If you wish to discuss the play further before committing to the auditions please contact Sarah by email at [email protected]
Synopsis of the play
Jim Cartwright’s ‘two-handed’ play ‘Two’ presents a microcosm of working-class life in a Northern local in the 80‘s; a place of failed aspirations and unfulfilled lives which has since been emulated in many comedies most notably, Early Doors. It’s main characters, the Landlord and Landlady, interlace a variety of characters each affected by another specific character, whether we witness both or not. At extremes with each other; he the hands-on money-in-the till manager, she the gossipy heart of the bar, their façade ultimately cracks when a young boy in search of his missing dad appears and they are forced to face the loss of their child years before.
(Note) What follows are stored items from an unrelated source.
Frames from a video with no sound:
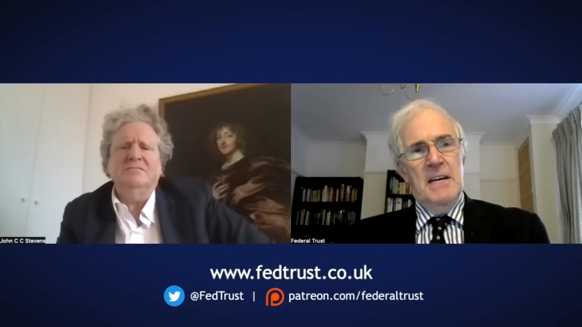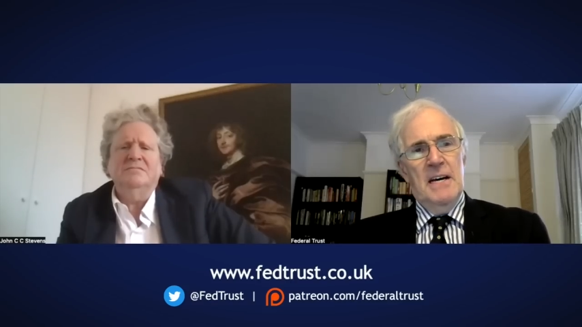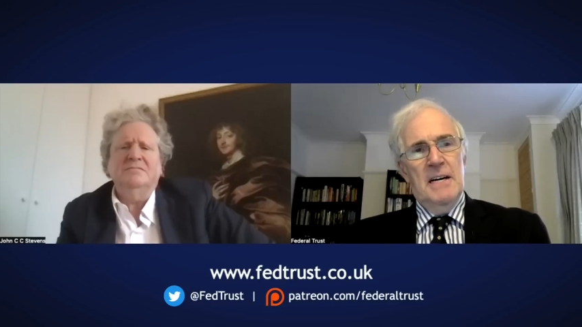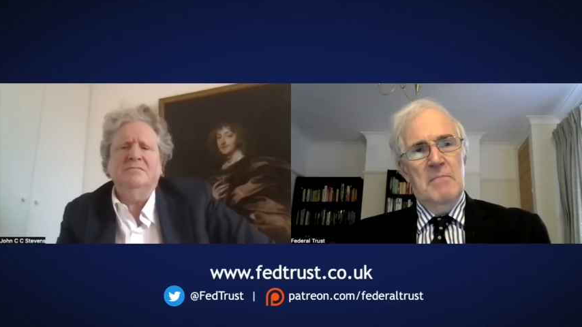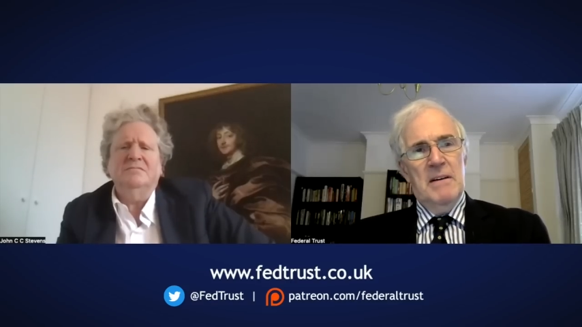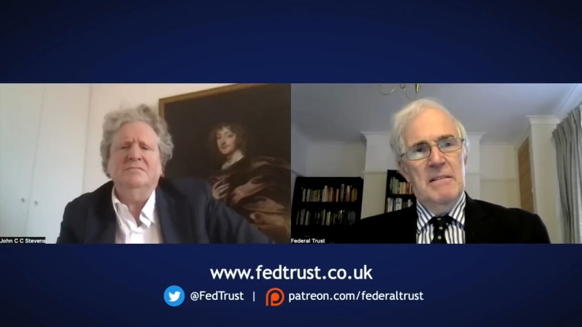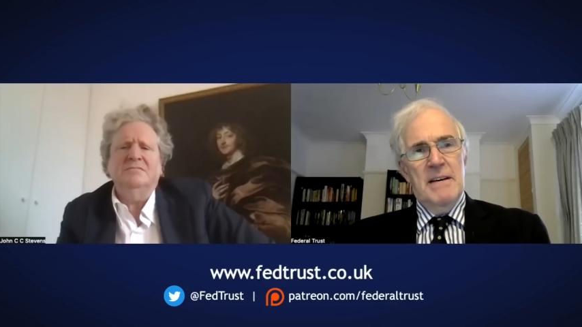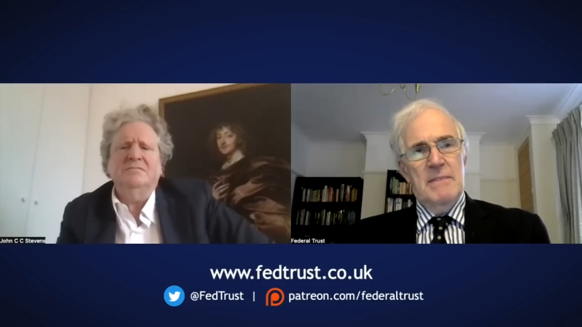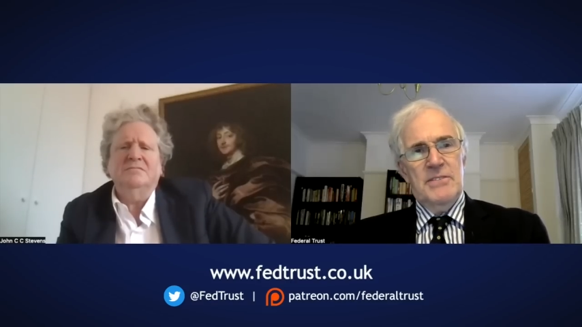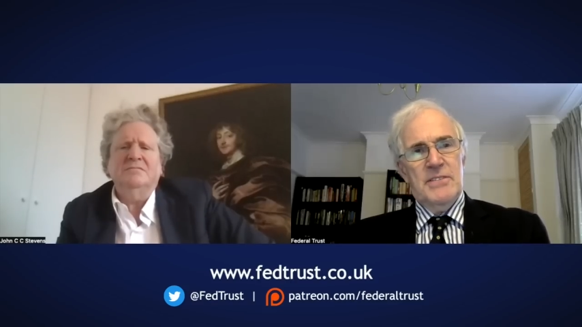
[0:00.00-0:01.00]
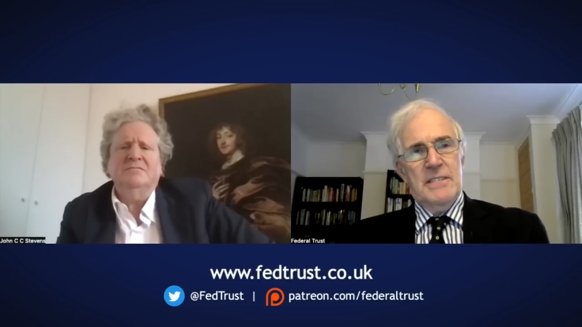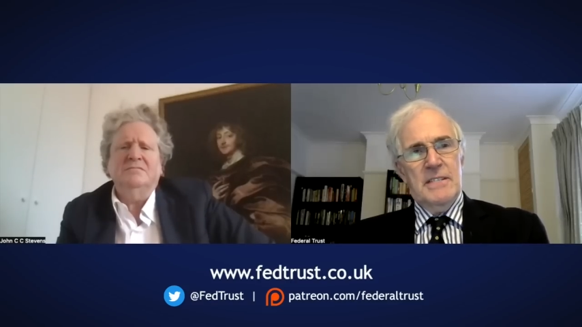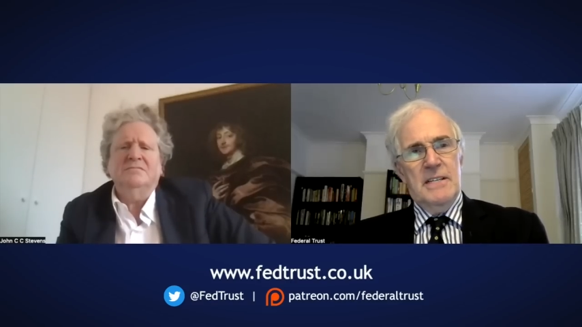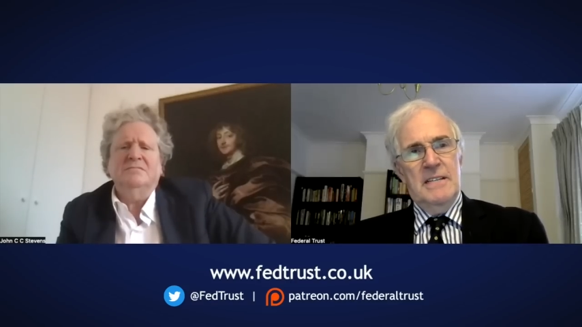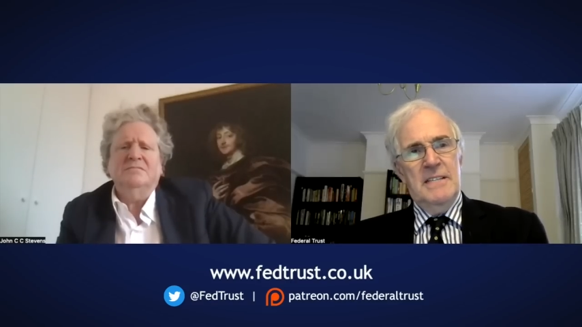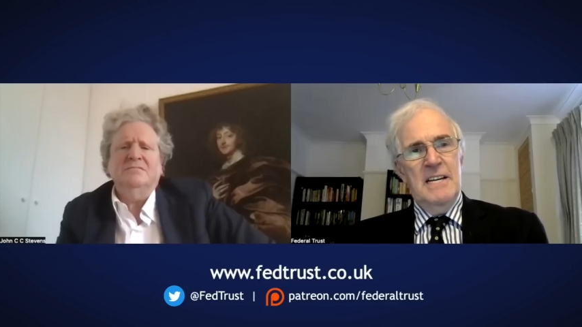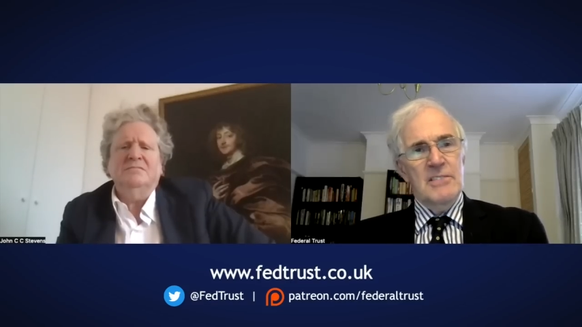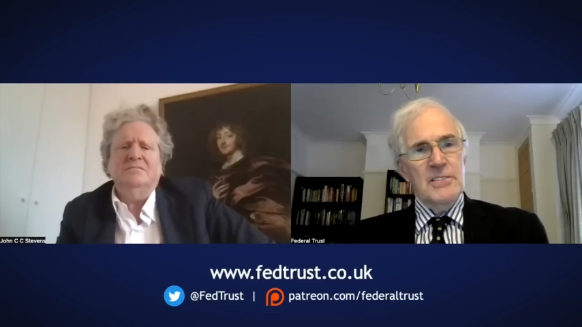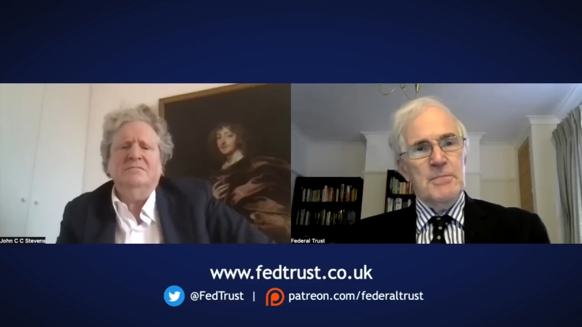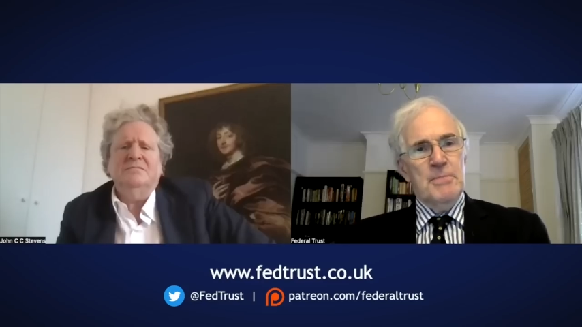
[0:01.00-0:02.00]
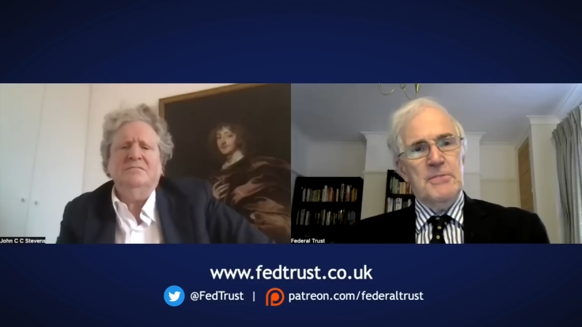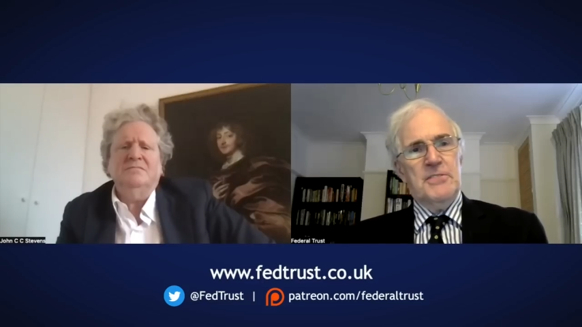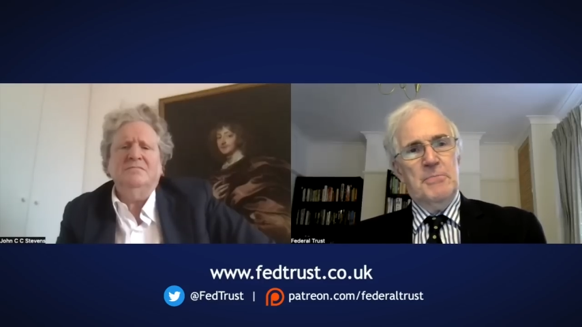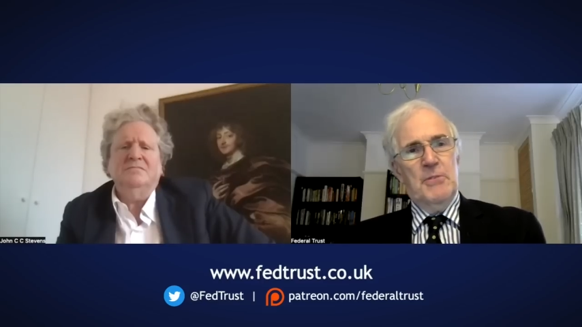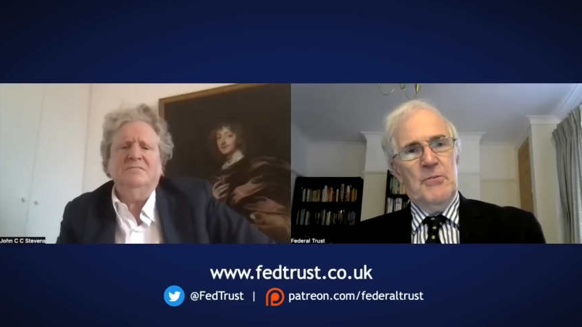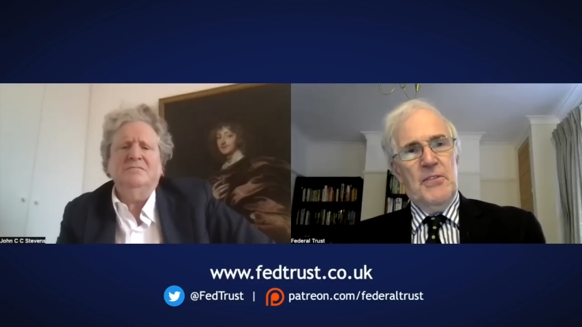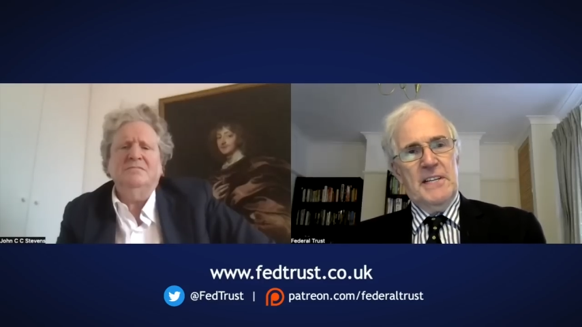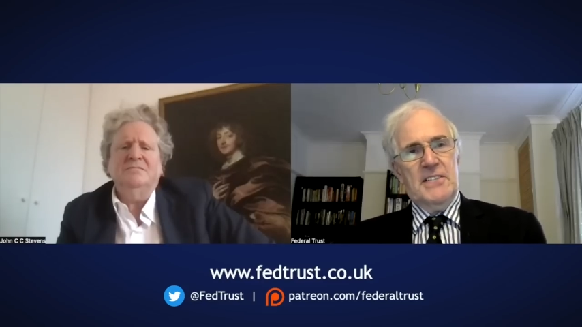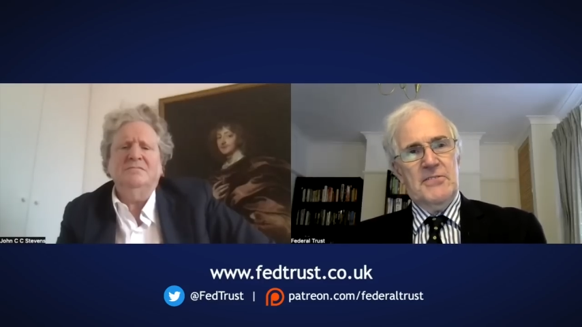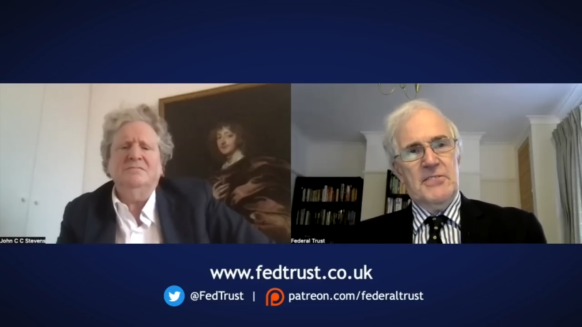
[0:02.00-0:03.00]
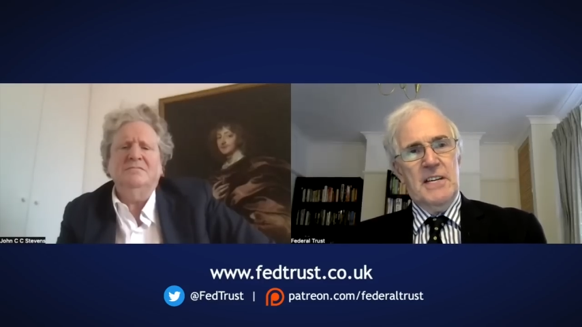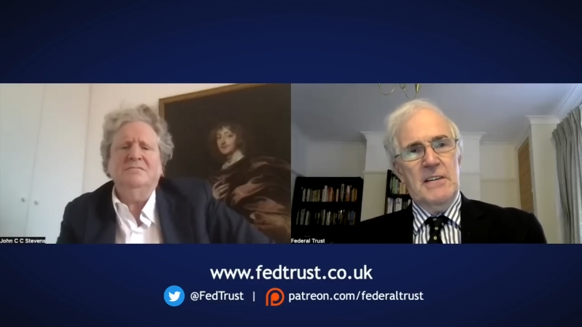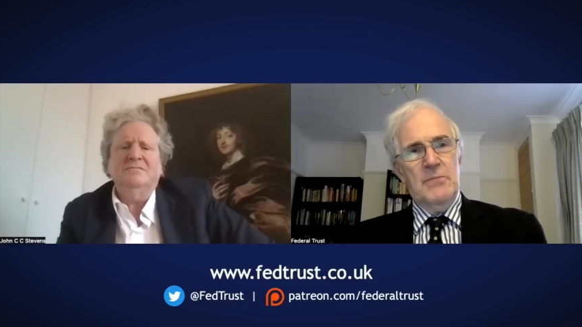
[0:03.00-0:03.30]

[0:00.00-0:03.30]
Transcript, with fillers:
Speaker 1: Um, and that was a, an irresponsible thing to say,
Along the way to their moving admissions of guilt and loss we witness a variety of stock characters; Fred and Alice, a lumpy lovable couple, acceptant of their lot in life and protective of each other. In contract, Roy, inadequate about his manliness, bullies Leslie into never winning situations. An old lady who wonders, after rewarding herself after another day of caring for her invalid husband, when it will all end is juxtaposed with the quiet Old man who is content that his dead wife’s spirit is with him. We see a failing Romeo (Moth) and how his pathetic attempts with the women backfires leaving his girlfriend (Maude) suddenly holding all the cards. Likewise, a woman fed up of being the mistress drunkenly decides to show her hand to her lover's wife whilst on the odd-match up of Mr and Mrs Iger ultimately prove their dependence on each other.
All life is present in this pub; it is the heart of communities, it’s where people celebrate and mourn and throughout this play we are confronted unflinchingly at its weaknesses and darkness with some light, warm and funny moments.